(INPUT FOR THIS TASK)

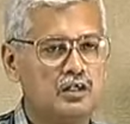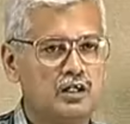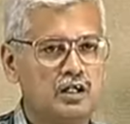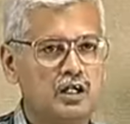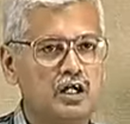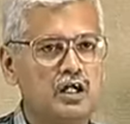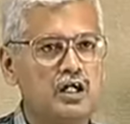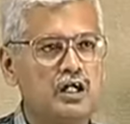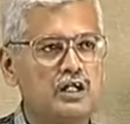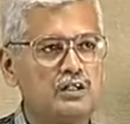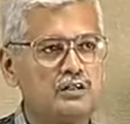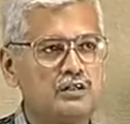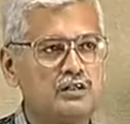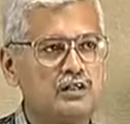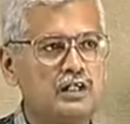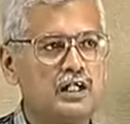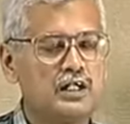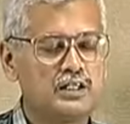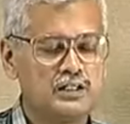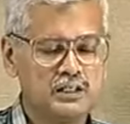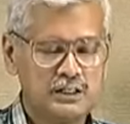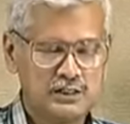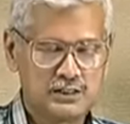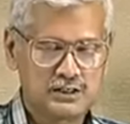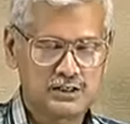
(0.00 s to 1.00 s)
and
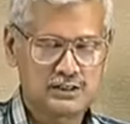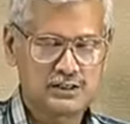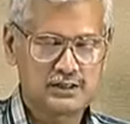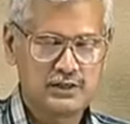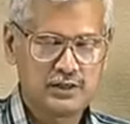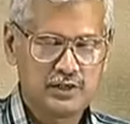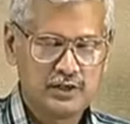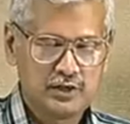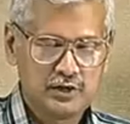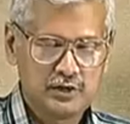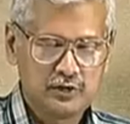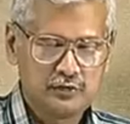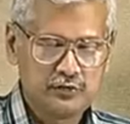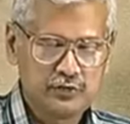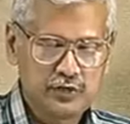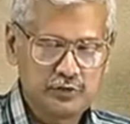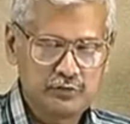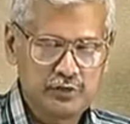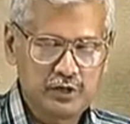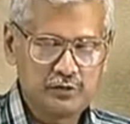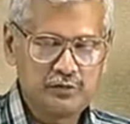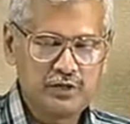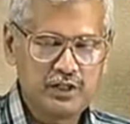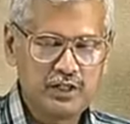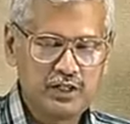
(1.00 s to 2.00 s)
like this we
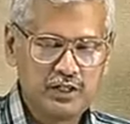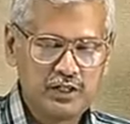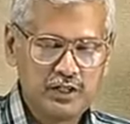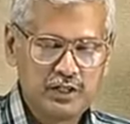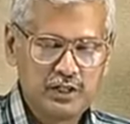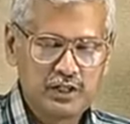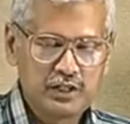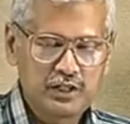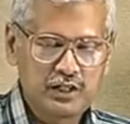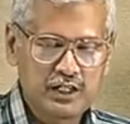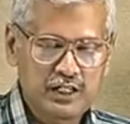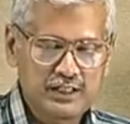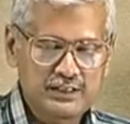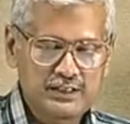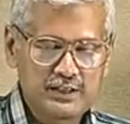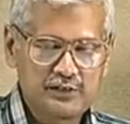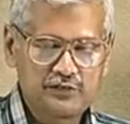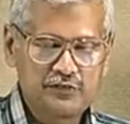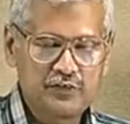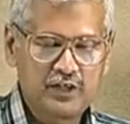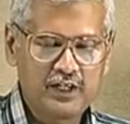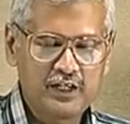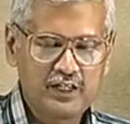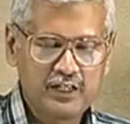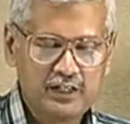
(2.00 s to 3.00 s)
may be
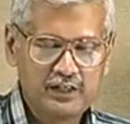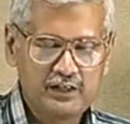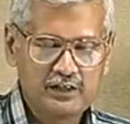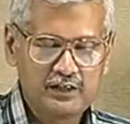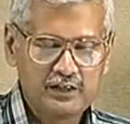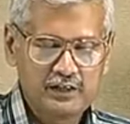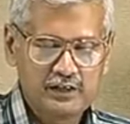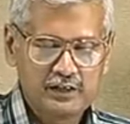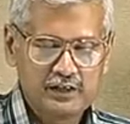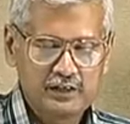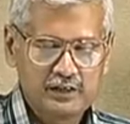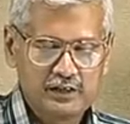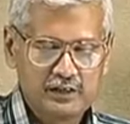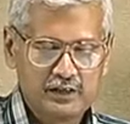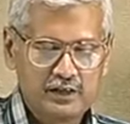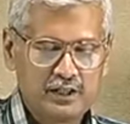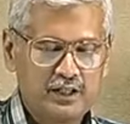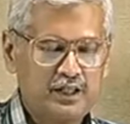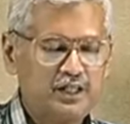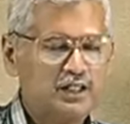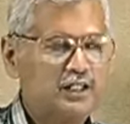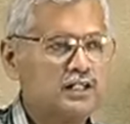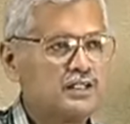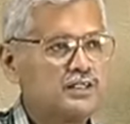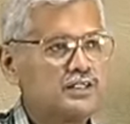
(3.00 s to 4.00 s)
classifying
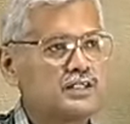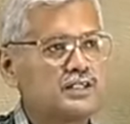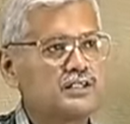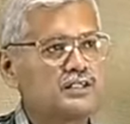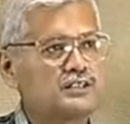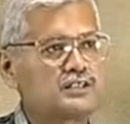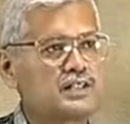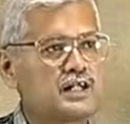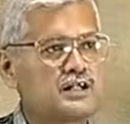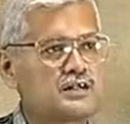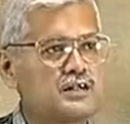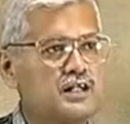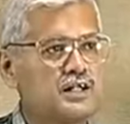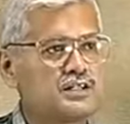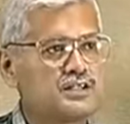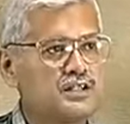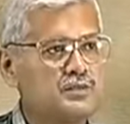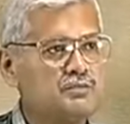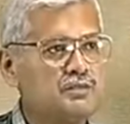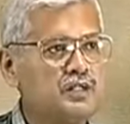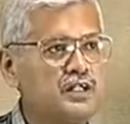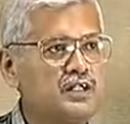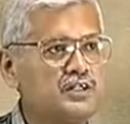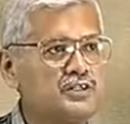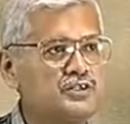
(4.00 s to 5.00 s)
the satellite
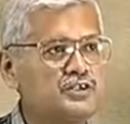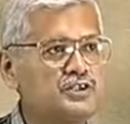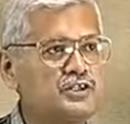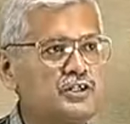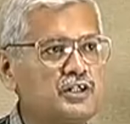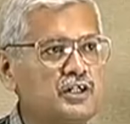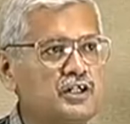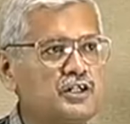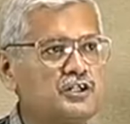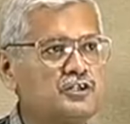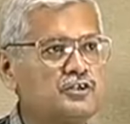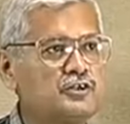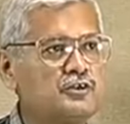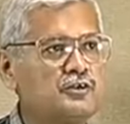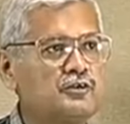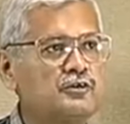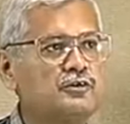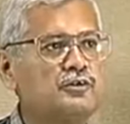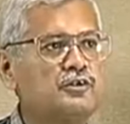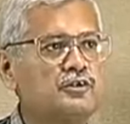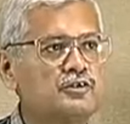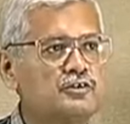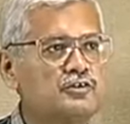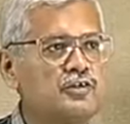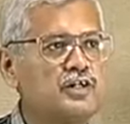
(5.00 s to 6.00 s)
image into
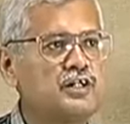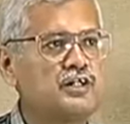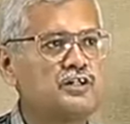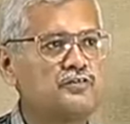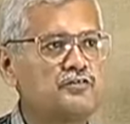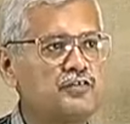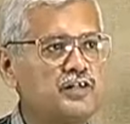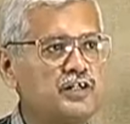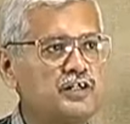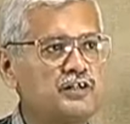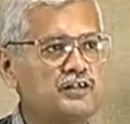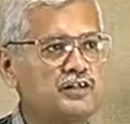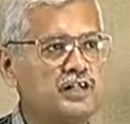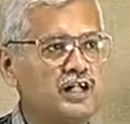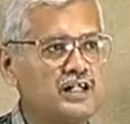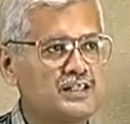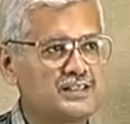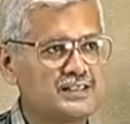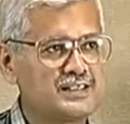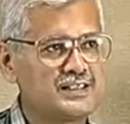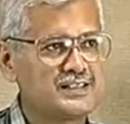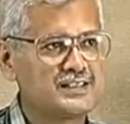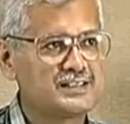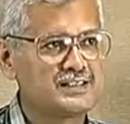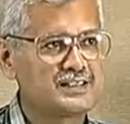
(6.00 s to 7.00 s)
3 different
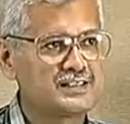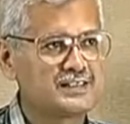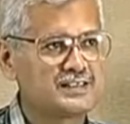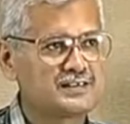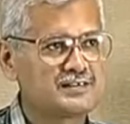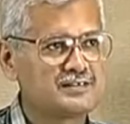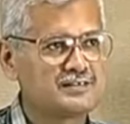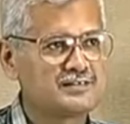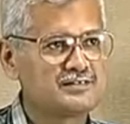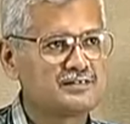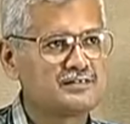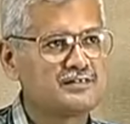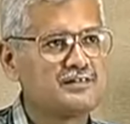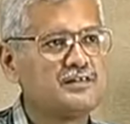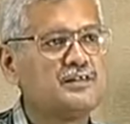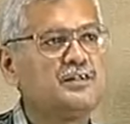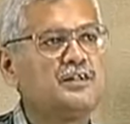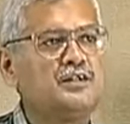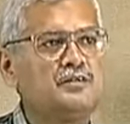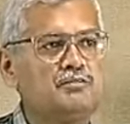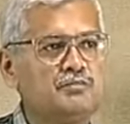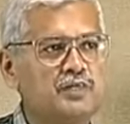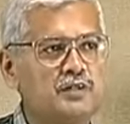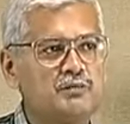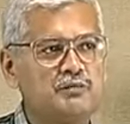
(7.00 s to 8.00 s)
classes.
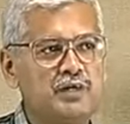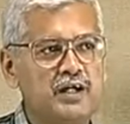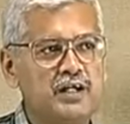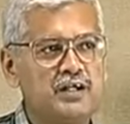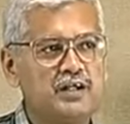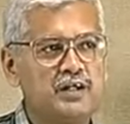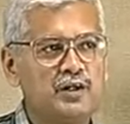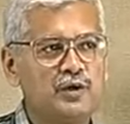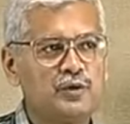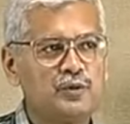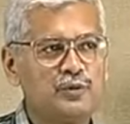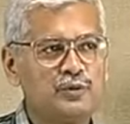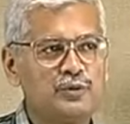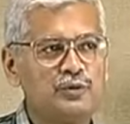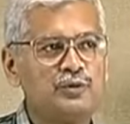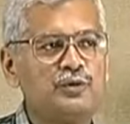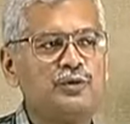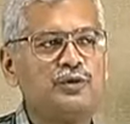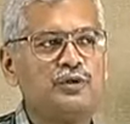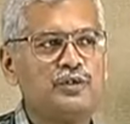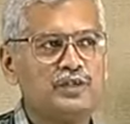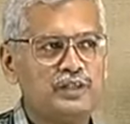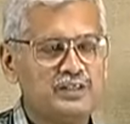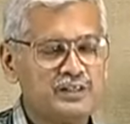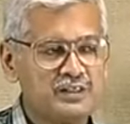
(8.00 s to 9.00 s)
But mind you,
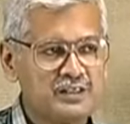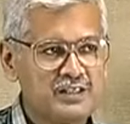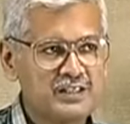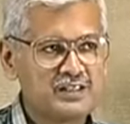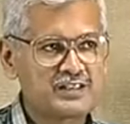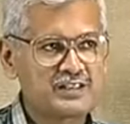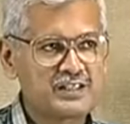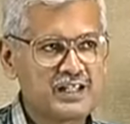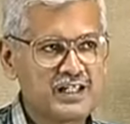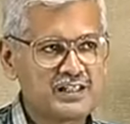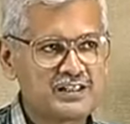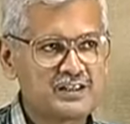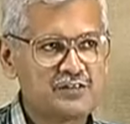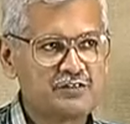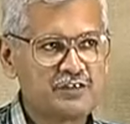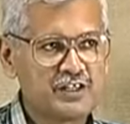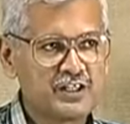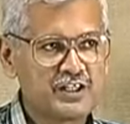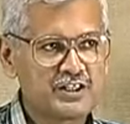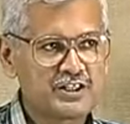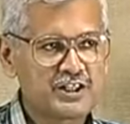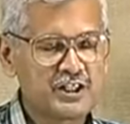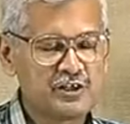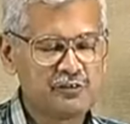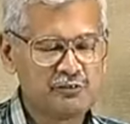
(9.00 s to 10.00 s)
this
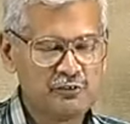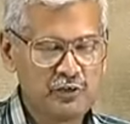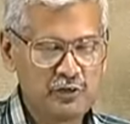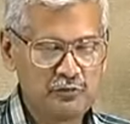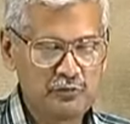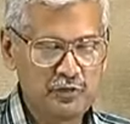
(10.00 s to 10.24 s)
classification will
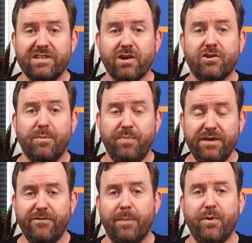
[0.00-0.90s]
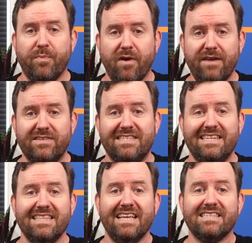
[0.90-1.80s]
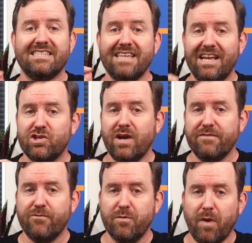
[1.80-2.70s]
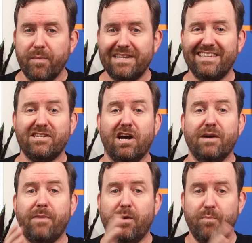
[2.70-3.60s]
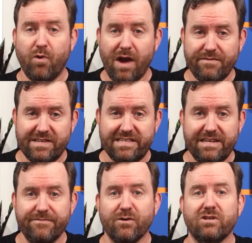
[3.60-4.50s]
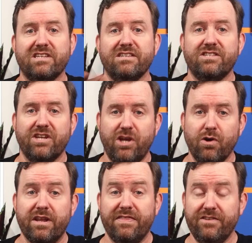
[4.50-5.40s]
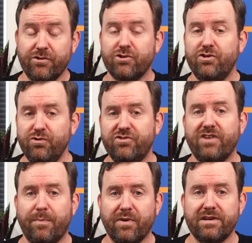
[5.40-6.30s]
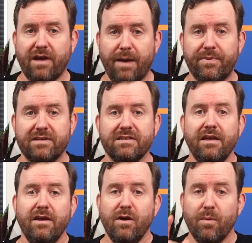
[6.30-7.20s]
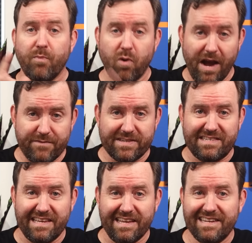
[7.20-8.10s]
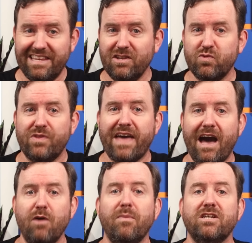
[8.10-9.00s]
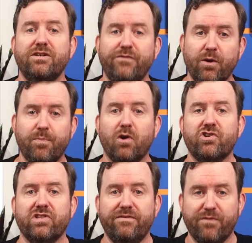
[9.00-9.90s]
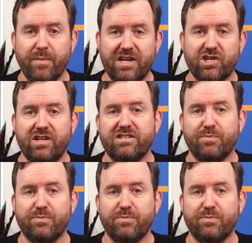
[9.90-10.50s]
we start to beef up your privacy, let's sidetrack for a moment to talk about privacy versus security. These are two separate topics. Privacy deals with how much of your personal information is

(End INPUT FOR THIS TASK)

EXERCISE: Where a line contains "(6.00 s to 7.00 s)", begin there and transcribe every line through the last one of the records above, exactly and with no pictures.

TASK OUTPUT:
(6.00 s to 7.00 s)
3 different
(7.00 s to 8.00 s)
classes.
(8.00 s to 9.00 s)
But mind you,
(9.00 s to 10.00 s)
this
(10.00 s to 10.24 s)
classification will
[0.00-0.90s]
[0.90-1.80s]
[1.80-2.70s]
[2.70-3.60s]
[3.60-4.50s]
[4.50-5.40s]
[5.40-6.30s]
[6.30-7.20s]
[7.20-8.10s]
[8.10-9.00s]
[9.00-9.90s]
[9.90-10.50s]
we start to beef up your privacy, let's sidetrack for a moment to talk about privacy versus security. These are two separate topics. Privacy deals with how much of your personal information is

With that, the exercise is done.